Page 58

Forum Replies Created

Viewing 15 posts - 856 through 870 (of 1,084 total)

← 1 2 3 … 57 58 59 … 71 72 73 →

Author

Posts
March 28, 2016 at 15:36 in reply to: F0 estimation and Fourier analysis #2883
Simon
Professor
In theory, the method you suggest would work: the lowest harmonic is of course at a value of F0. But, in practice this doesn’t work as well as autocorrelation-based approaches because the FFT spectrum has a resolution determined by the analysis window length: for example, if there were 1024 FFT bins spanning 8000 Hz, that would mean that each bin was about 8Hz wide – this limits the resolution of the F0 estimate. To get good resolution, a rather long analysis window is needed (try it yourself in Wavesurfer)

The resolution of the autocorrelation function depends only on the sample rate of the waveform being analysed.

Attachments:
You must be logged in to view attached files.
March 27, 2016 at 11:58 in reply to: The cost functions: when in the pipeline? #2877
Simon
Professor
Yes, we can say that one step in the synthesis process is to compute the target cost for every candidate at every target position.

After that, Festival performs “observation pruning”, which is pruning of the candidate lists based on their target costs.

It is desirable to make the candidate lists shorter before the search commences, because this dramatically reduces the number of join costs that need to be computed (which is proportional to the average number of candidates per target position squared). Halving the average number of candidates thus cuts the number of join costs to be computed by 75%.

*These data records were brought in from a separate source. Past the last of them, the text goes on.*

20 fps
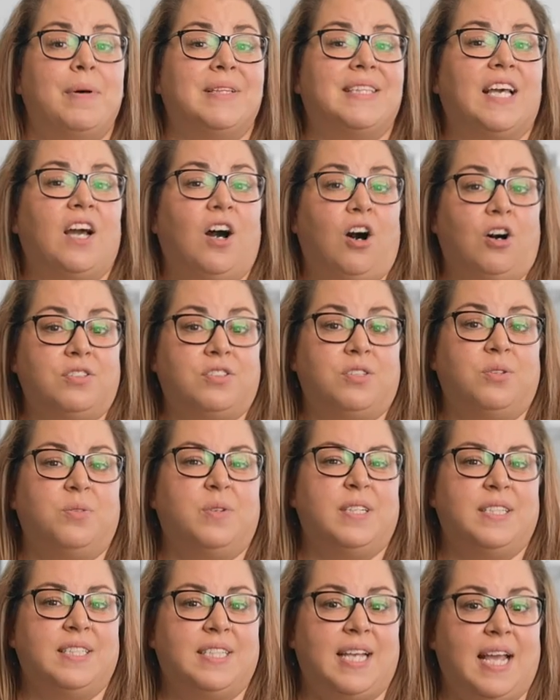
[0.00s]
but they also
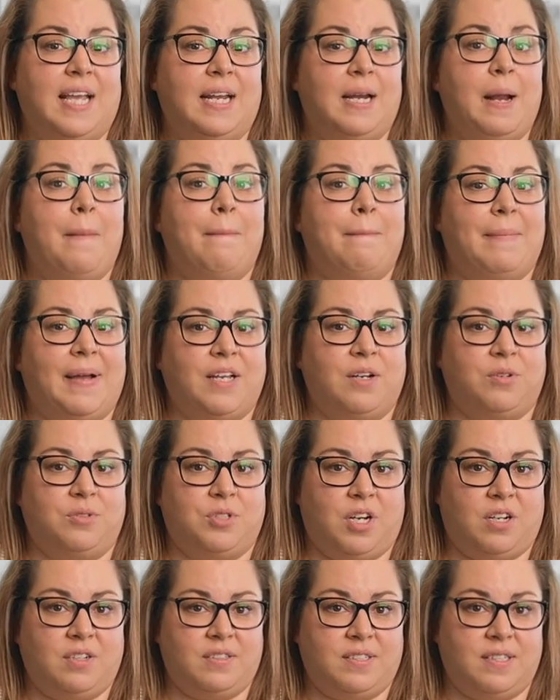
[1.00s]
contain
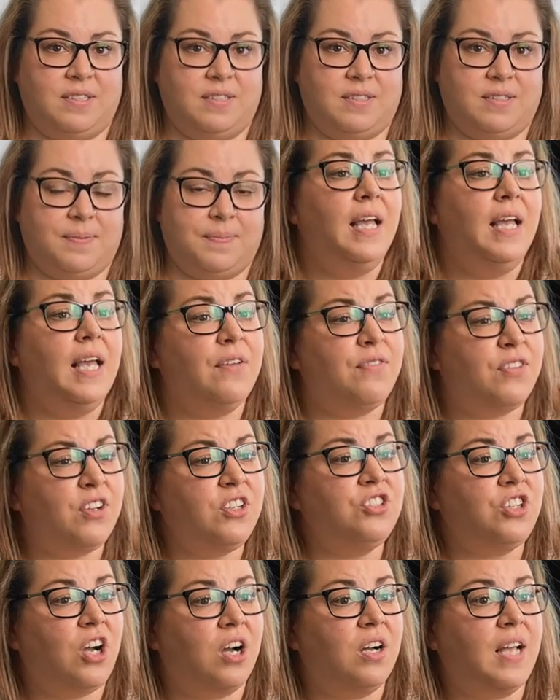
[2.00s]
mycotoxins. If your
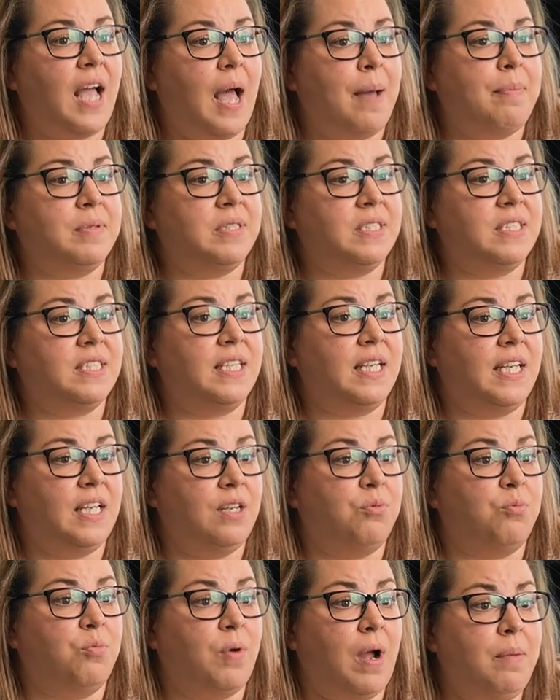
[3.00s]
dog happens to
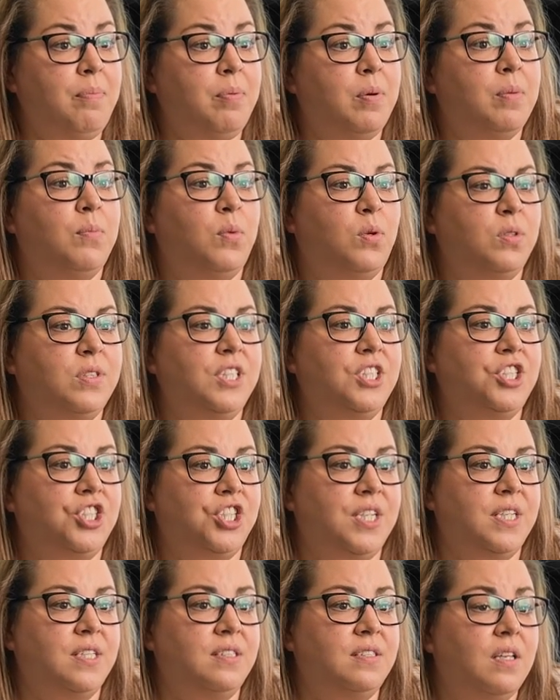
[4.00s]
eat ripe, moldy
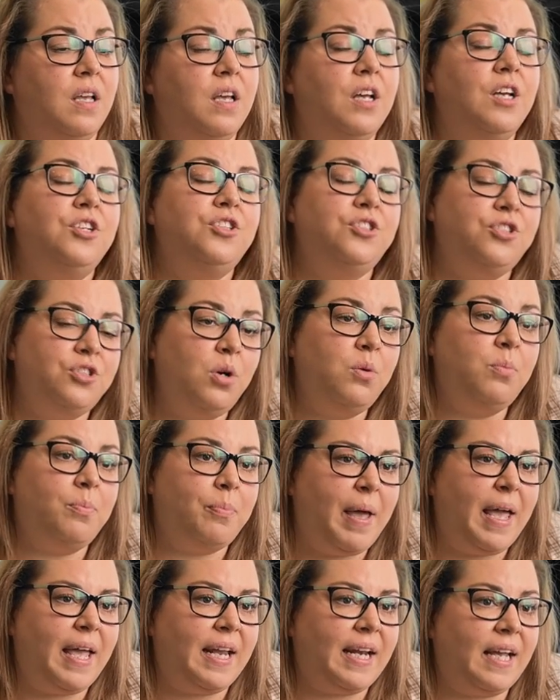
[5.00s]
cheese, don't
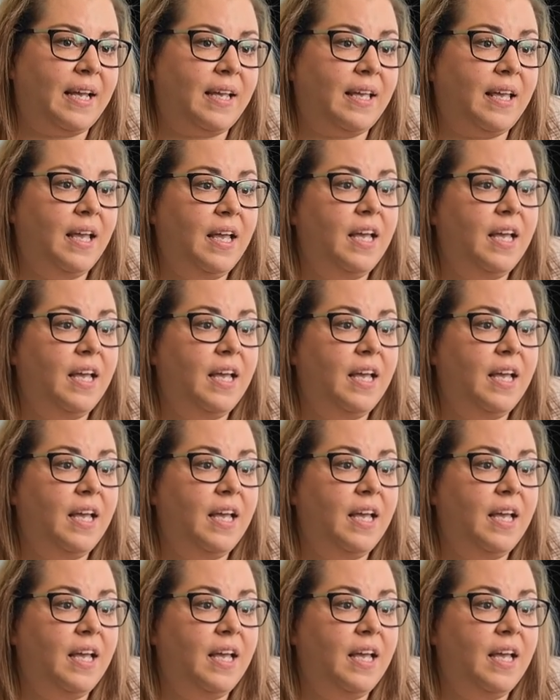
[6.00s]
panic.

[Aside: the reason that the term ‘observation’ is used is as follows: if we conceive of the search as equivalent to an HMM, then the target cost takes the place of the observation probability, and the join cost takes the place of the transition probability.]
March 26, 2016 at 19:22 in reply to: The cost functions: when in the pipeline? #2875
Simon
Professor
We can compute the target cost of all candidates before the search commences. As you say, this would be necessary if we want to do some pruning based only on the target cost.

We could also pre-compute all the join costs too, after the candidate lists are pruned, but before search commences. That might be wasteful, because if we use pruning during the search, then some joins may never be considered. So, computing join costs during the search would be more sensible.

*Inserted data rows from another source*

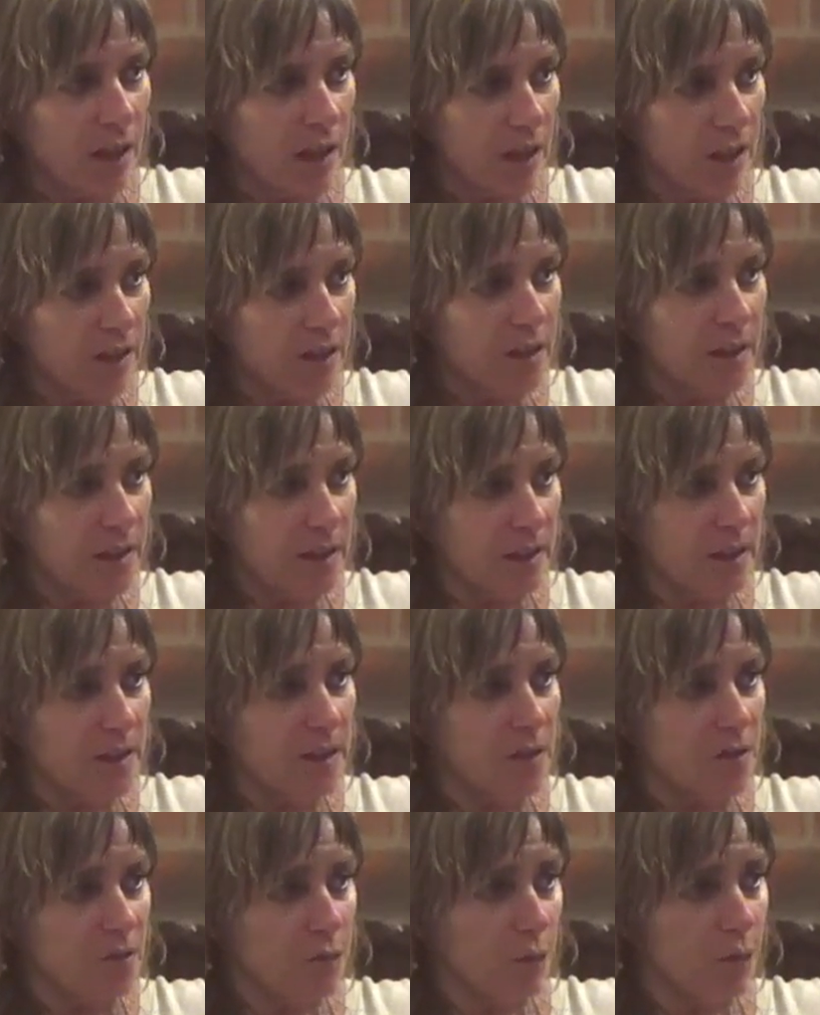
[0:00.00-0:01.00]
And this
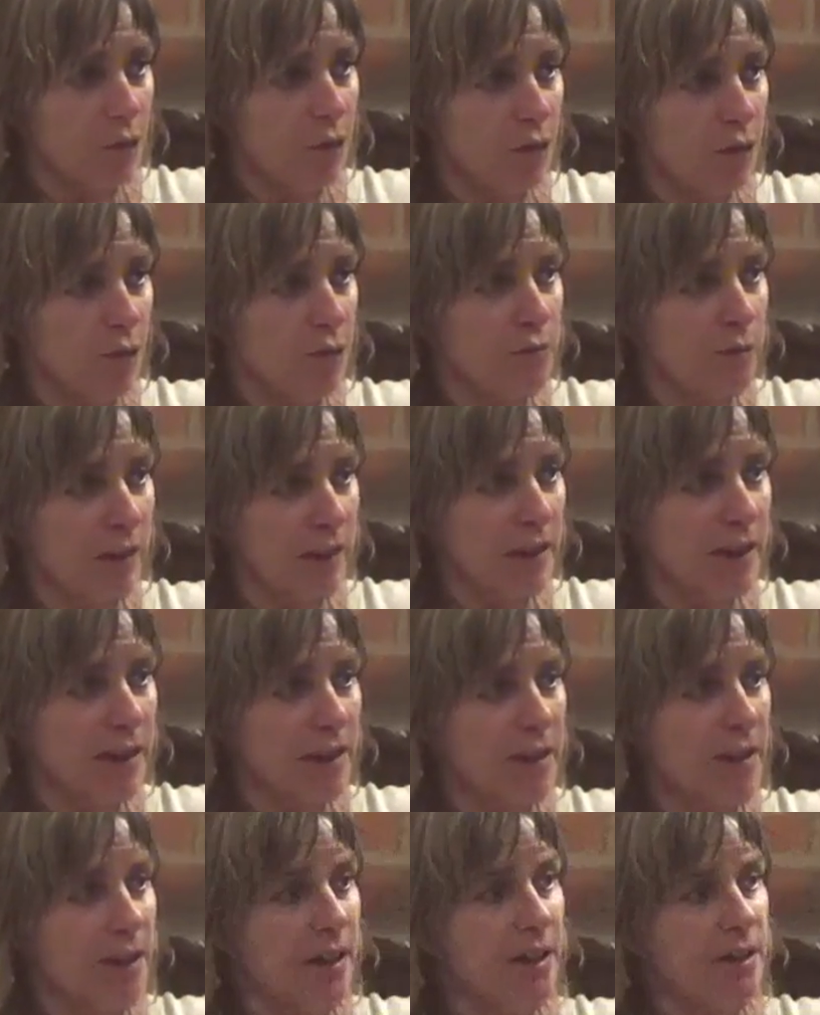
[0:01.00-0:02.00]
is what you're
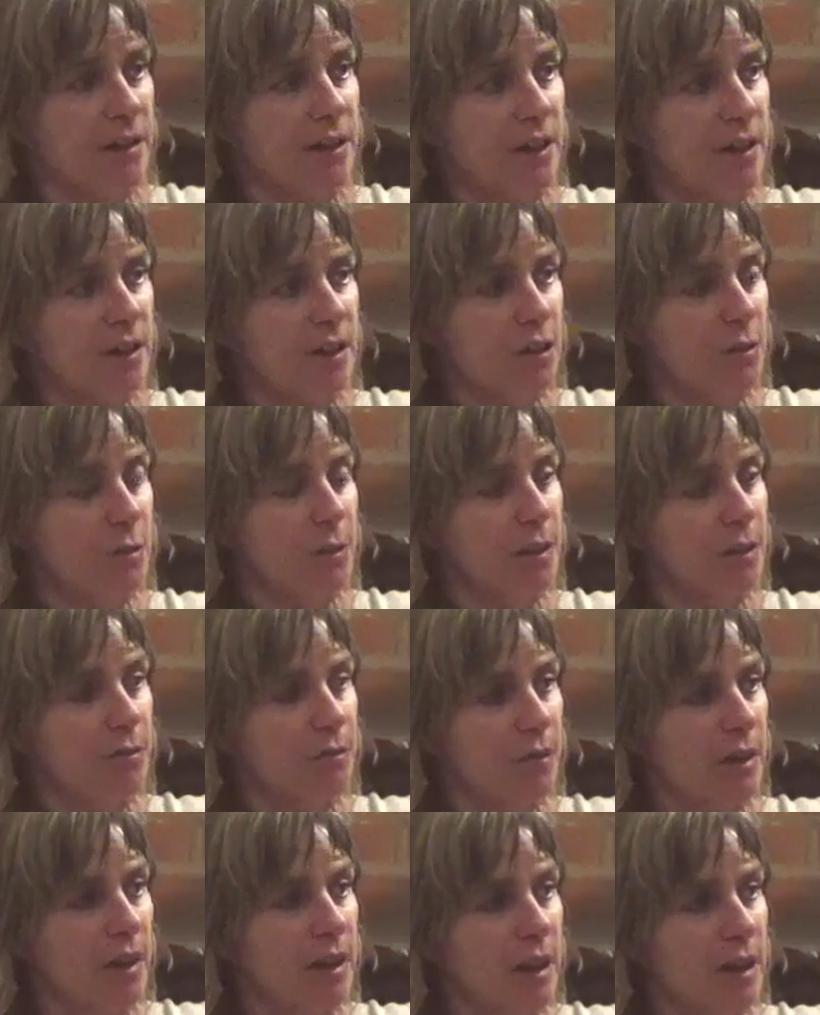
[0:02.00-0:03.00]
recognizing to be
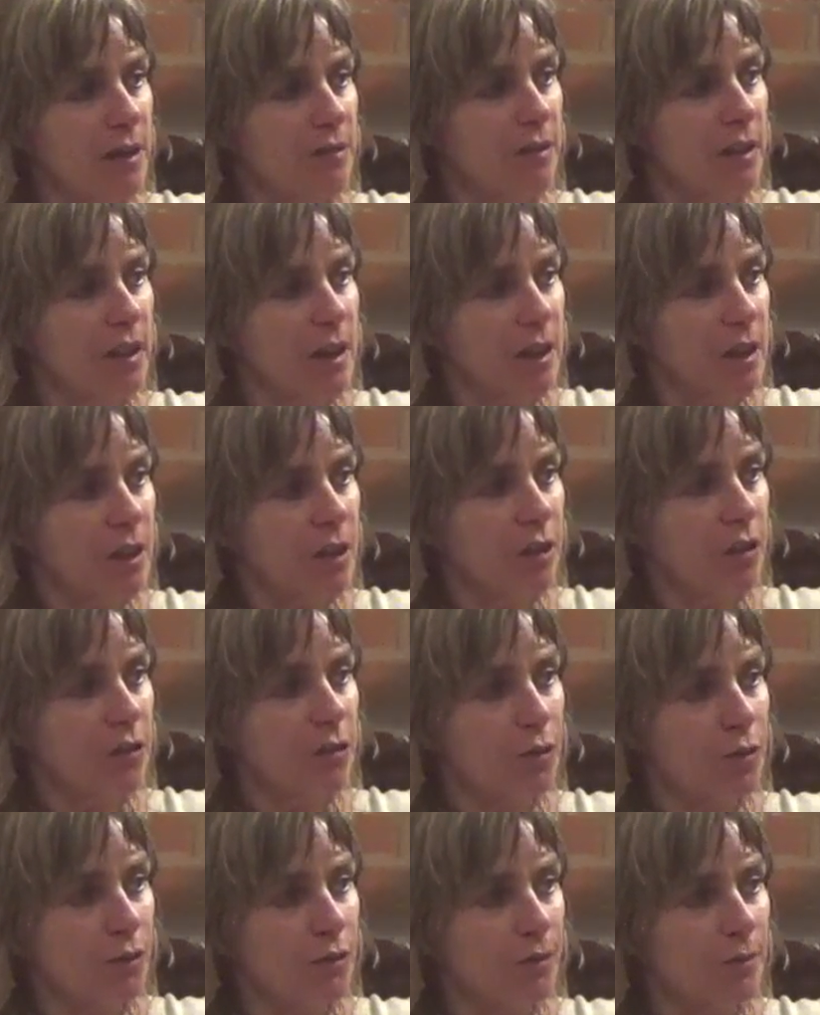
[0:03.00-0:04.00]
really, really
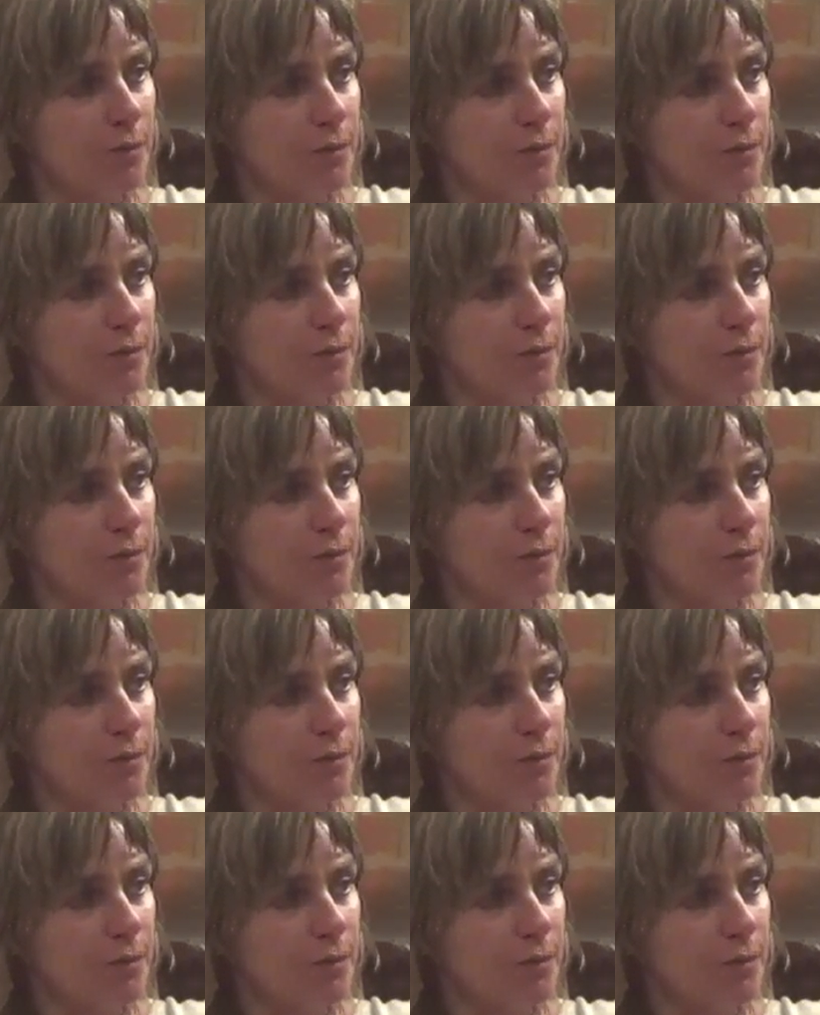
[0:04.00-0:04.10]
you.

My names for the processes that happen before search commences:

pre-selection: the process for retrieving an initial list of candidates (per target position) from the inventory; in Festival, this means retrieving all units that match in diphone type

pruning: reducing the number of candidates (per target position), perhaps on the basis of their target costs
March 26, 2016 at 12:34 in reply to: do_alignment script #2873
Simon
Professor
It’s possible that training on only a quarter of the data gives good enough models to align all the data just as well as training the models on the whole data, but you should do some careful checking to make sure you have things set up correctly.

In do_alignment, you do indeed only want to change the list of MFCC files used for training the models (HCompV and HERest) to the smaller data set, but run the alignment (HVite) on the full dataset.

The error you report needs to be fixed – it indicates that your utts.mlf file does not contain labels for that file, yet it is listed in your list of training MFCC files. You need to rebuild utts.mlf using make_initial_phone_labs.
March 25, 2016 at 16:46 in reply to: Charting, reporting an A/B test #2871
Simon
Professor
Yes, reporting the CI computed in the way specified in the book, plus a narrative description of any non-homogeneities, sounds fine.

In many fields, it is common to report an overall statistic but to fail to report any interesting patterns, or distributions. For example, in ASR, people generally just report the overall WER, without breaking it down per speaker.

In industry, I know that the WER distribution across speakers is more important than the overall average WER: they want to bring down the WER for the “hardest” speakers since they currently have the worst user experience.

We are starting to see reports of the WER distribution across speakers, or subsets of the test data, in some research papers now – for example Figure 10 in http://arxiv.org/abs/1601.02828
March 25, 2016 at 15:21 in reply to: Charting, reporting an A/B test #2866
Simon
Professor
So, I think this might be the best source I can find for explaining how to actually compute the Confidence Interval for an A/B test.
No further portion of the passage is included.